In medical emergencies hospitals are practically out of reach. Vehicles ferrying patients can’t easily get past militarised check-points. A human rights issue is looming. Journalists are under tight monitoring. Controlled news is the order of the day.
A burst of gunfire can be clearly heard in a recent BBC television report. The police have not fired a single shot (since Kashmir’s special status became extinct earlier this month), says the government. Then, did BBC doctor the video, or did another uniformed force let go a volley on protesters? Or, was it the other way round- armed militants concealing among protesters shooting at the security forces? There are no details forthcoming, or even an accusation against BBC. Just blanket denial.
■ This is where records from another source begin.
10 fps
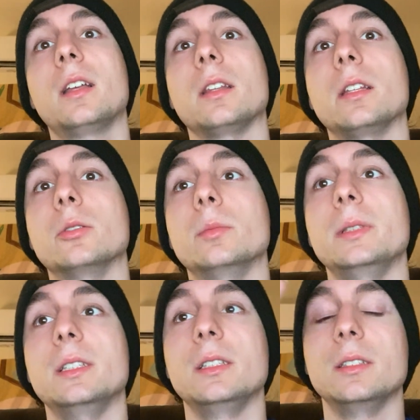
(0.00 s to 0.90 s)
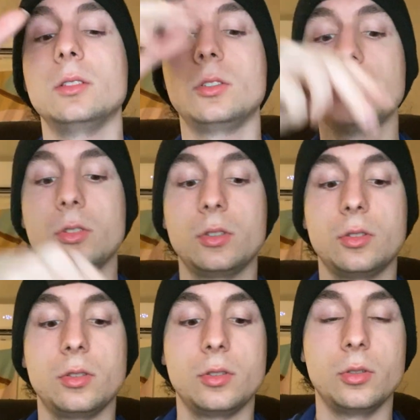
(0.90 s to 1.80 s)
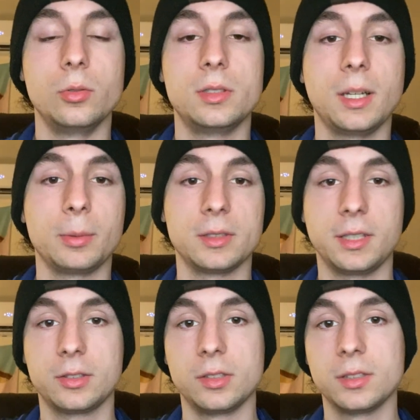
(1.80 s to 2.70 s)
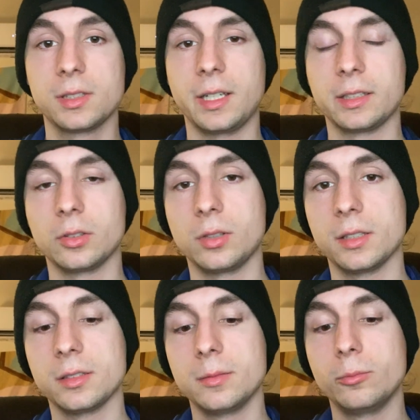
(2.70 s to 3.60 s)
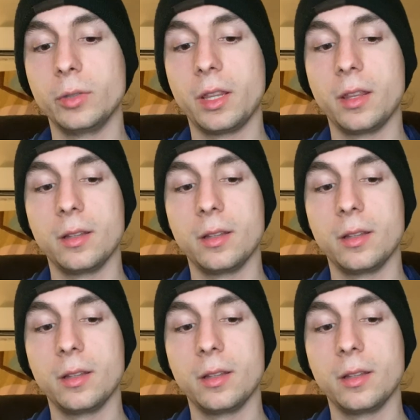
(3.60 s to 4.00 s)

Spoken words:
there would be two separate sections connected across them, withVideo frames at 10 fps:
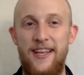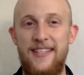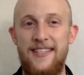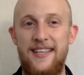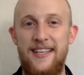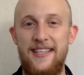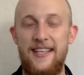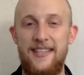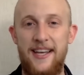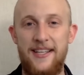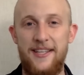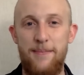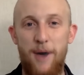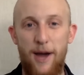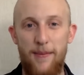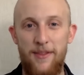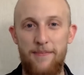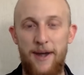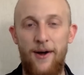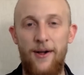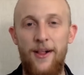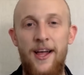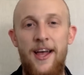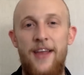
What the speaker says: It's getting to the bottom of the barrel.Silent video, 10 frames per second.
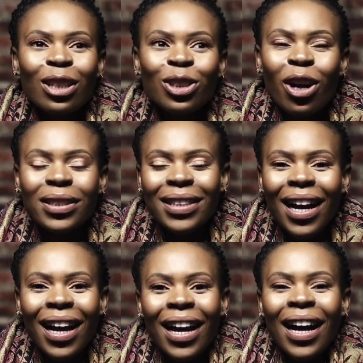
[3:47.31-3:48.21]

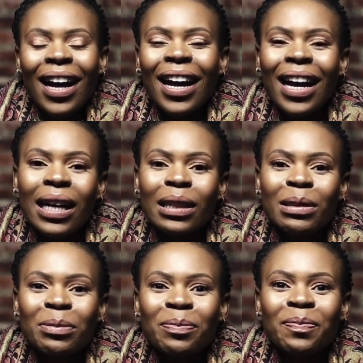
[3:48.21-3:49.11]
Doctor
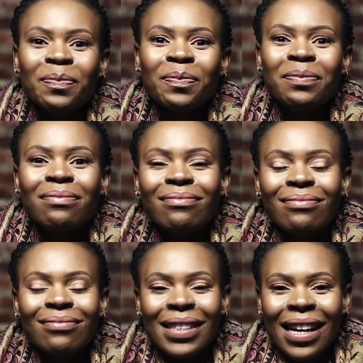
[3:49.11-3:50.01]

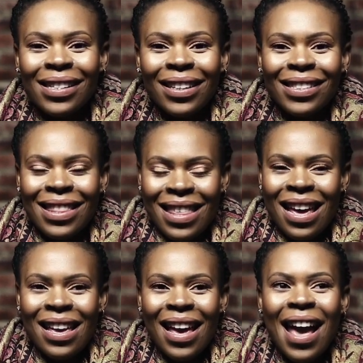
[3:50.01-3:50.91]
does his
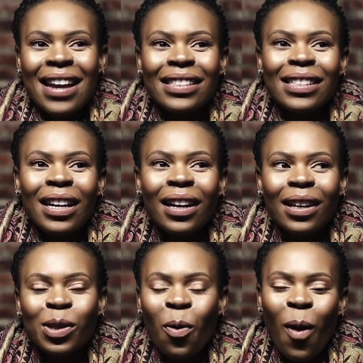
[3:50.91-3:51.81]
thing, and
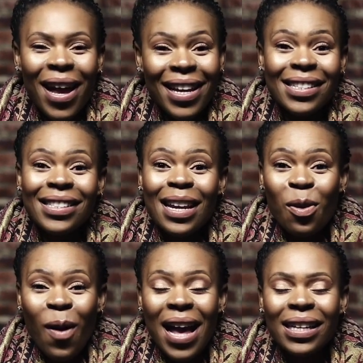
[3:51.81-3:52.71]
it's quiet, dead
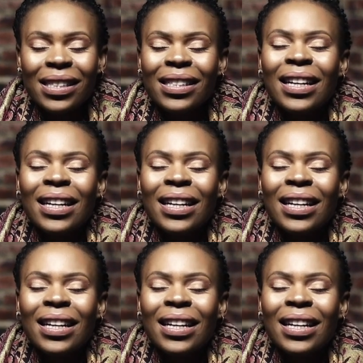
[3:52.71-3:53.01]
quiet.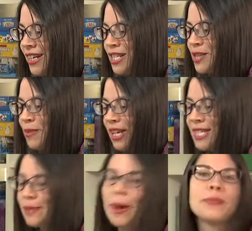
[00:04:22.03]
to mix
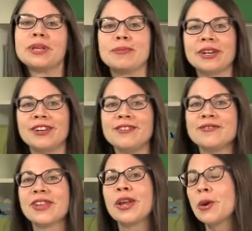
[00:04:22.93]
them up in the
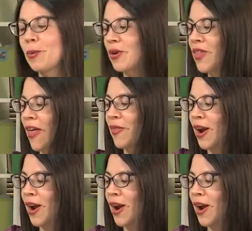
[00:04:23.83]
middle, or then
In the fog of one-sided propaganda, facts are a casualty. Political sources no longer exist when communications are down. Shah Faesal, a young bureaucrat-turned politician trying to leave the country, was arrested at Delhi airport and taken back to Srinagar. Senior opposition leaders on fact-finding missions were refused entry and made to turn back from Srinagar airport.
In under four days of the commencement of the state of disquiet on August 5, more than 400 Kashmiri politicians were thrown behind bars, including the hapless Sajjad Lone, who had cozied up to BJP. Ali Mohammed Sagar, the National Conference general secretary who has not lost a state legislator’s election from Khanyar in Srinagar since 1983, has been despatched to a jail in Bareilly in faraway UP.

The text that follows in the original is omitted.